The best happy ending【東リべ/三ツ谷】
第3章 8・3抗争
でも何が理由で?
少しドキドキとしながら見ていれば、佐野先輩の表情はムスッてしておりそしてある物を指さしていた。
「旗が立ってねーじゃん!!」
佐野先輩が指さしているもの。
それは机に置かれた、お子様ランチのプレートであり山のような形に盛り付けられているご飯だ。
「え?」
「は?」
「オレはお子様セットの旗にテンション上がるの!」
「す…すいません。今付けてきます」
「もう要らねー」
「ホラ、マイキー。旗だぞ」
「わーー!!さすがケンチン!!」
待て、ちょっと待ってくれ。
あの人お子様ランチに旗がないから『許さねぇ』と叫んだのか?たったそれだけの理由で??
そうお前たら何故か俺は頭が痛くなった。
本当にあの人東京卍會の総長で、未来の犯罪組織の2トップで真一郎君の弟であり俺より1つ年上なのかと思いながら。
「どっから持ってきたんだ…。恐るべしドラケン…」
「あの人、本当に俺らより年上なのかよ……」
「は、ははっ…」
呆れ半分な状態で見守りながら、俺はまたアイスコーヒーを飲みながらストローを齧る。
そして2人がファミレスを出るまで待つことにしたが、しばらくすると…。
「あーー!!!もうやってらんねーー!!ウッセぇんだよマイキー!!」
「…びっくりした」
「なんだなんだ…!?今度こそ喧嘩…」
なんだ、なんだと2人で覗く。
するとそこにはソファ席に丸まって眠っている佐野先輩の姿があり、俺は落胆しながら座る。
寝てるのかよ。
というかよくここで寝れるよな…ホントにあの人俺より年上なのだろうか。
というか東京卍會に入るの辞めようかなと思ってしまった。
「え!?寝てる!?うるせーって、イビキ?」
「食ったらすぐ寝るの、いい加減に直せよ!」
「うーん。
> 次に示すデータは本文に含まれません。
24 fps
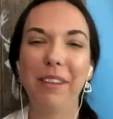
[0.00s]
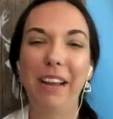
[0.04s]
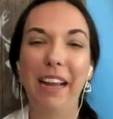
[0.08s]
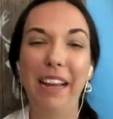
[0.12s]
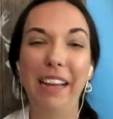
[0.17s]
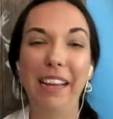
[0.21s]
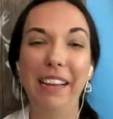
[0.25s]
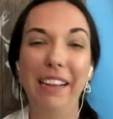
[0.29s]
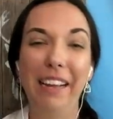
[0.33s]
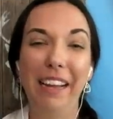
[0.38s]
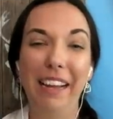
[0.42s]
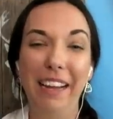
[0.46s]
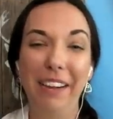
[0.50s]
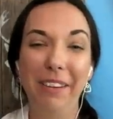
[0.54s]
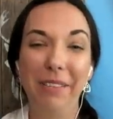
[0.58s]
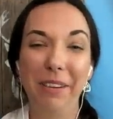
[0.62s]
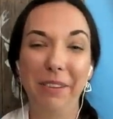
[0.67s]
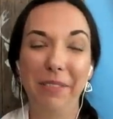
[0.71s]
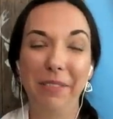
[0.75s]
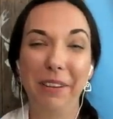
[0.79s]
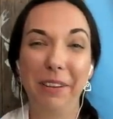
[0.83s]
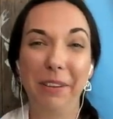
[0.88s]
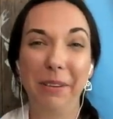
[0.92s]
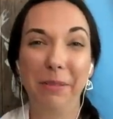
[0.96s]
I I don't
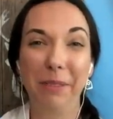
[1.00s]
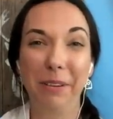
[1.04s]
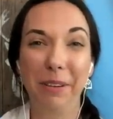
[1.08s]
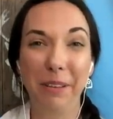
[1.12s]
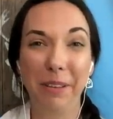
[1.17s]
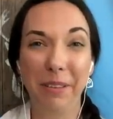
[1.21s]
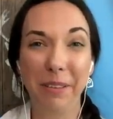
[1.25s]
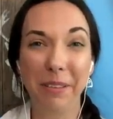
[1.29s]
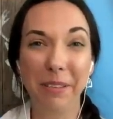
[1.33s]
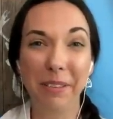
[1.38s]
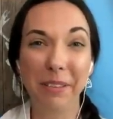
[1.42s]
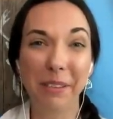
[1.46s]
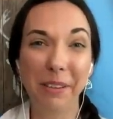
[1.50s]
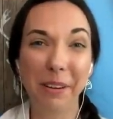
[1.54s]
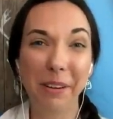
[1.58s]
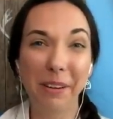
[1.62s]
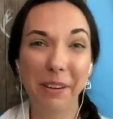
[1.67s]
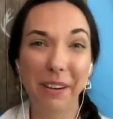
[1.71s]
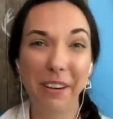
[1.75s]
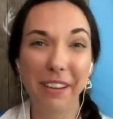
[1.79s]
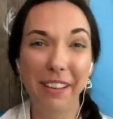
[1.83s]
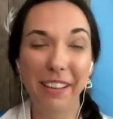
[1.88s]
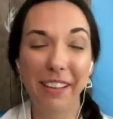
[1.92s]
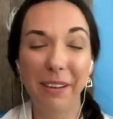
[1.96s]
even know where to
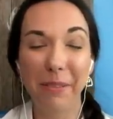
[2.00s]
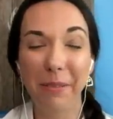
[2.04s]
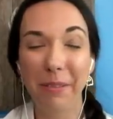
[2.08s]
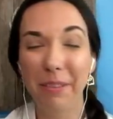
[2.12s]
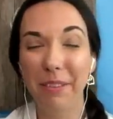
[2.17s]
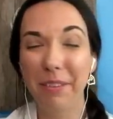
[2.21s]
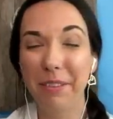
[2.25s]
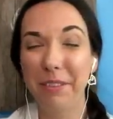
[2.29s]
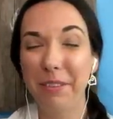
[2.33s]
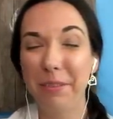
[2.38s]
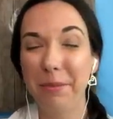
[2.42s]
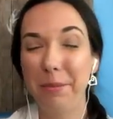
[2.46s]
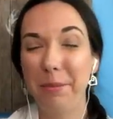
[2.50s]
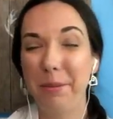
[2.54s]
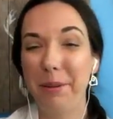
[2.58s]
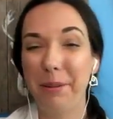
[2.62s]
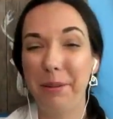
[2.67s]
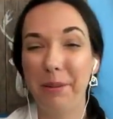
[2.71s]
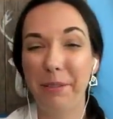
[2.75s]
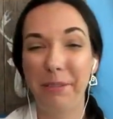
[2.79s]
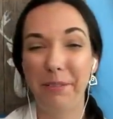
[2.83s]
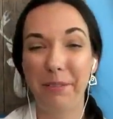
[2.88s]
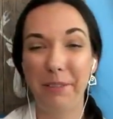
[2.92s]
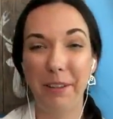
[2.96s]
start. That was such a
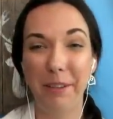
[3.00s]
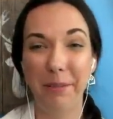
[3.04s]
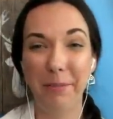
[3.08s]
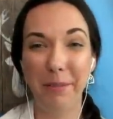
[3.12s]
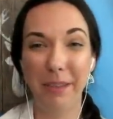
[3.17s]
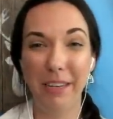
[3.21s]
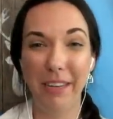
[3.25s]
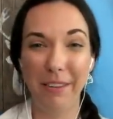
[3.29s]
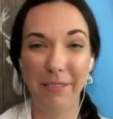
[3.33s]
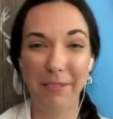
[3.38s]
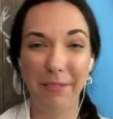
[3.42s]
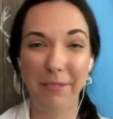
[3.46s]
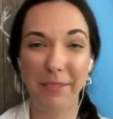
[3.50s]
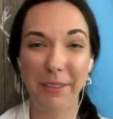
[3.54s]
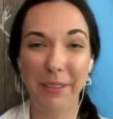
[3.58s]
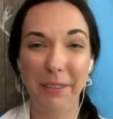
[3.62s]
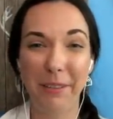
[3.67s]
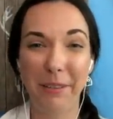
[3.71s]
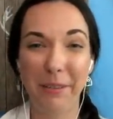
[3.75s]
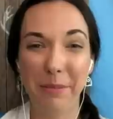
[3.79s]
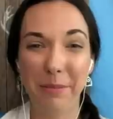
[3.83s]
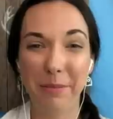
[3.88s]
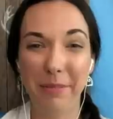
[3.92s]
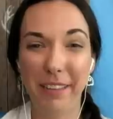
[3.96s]
beautifully made
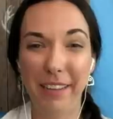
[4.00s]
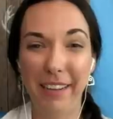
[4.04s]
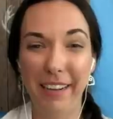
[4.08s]
film.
ムニャムニャ、もう食べられないよー」
「ったく。しょーがねーな」
そう言うと龍宮寺先輩は佐野先輩をおぶると、会計を済ませて扉を足で蹴ってから出ていく。
まるでその後ろ姿は子供をおんぶしている父親だ。
「おんぶされてる…」
「まるで、幼児みたいだな…」
それにしても龍宮寺先輩は凄い。
わざわざ佐野先輩をおんぶして運ぶし、あんな人を毎日サポートしているのだろう。
副総長とは言え、疲れたりしないのだろうかと関心しながら溜息を零した。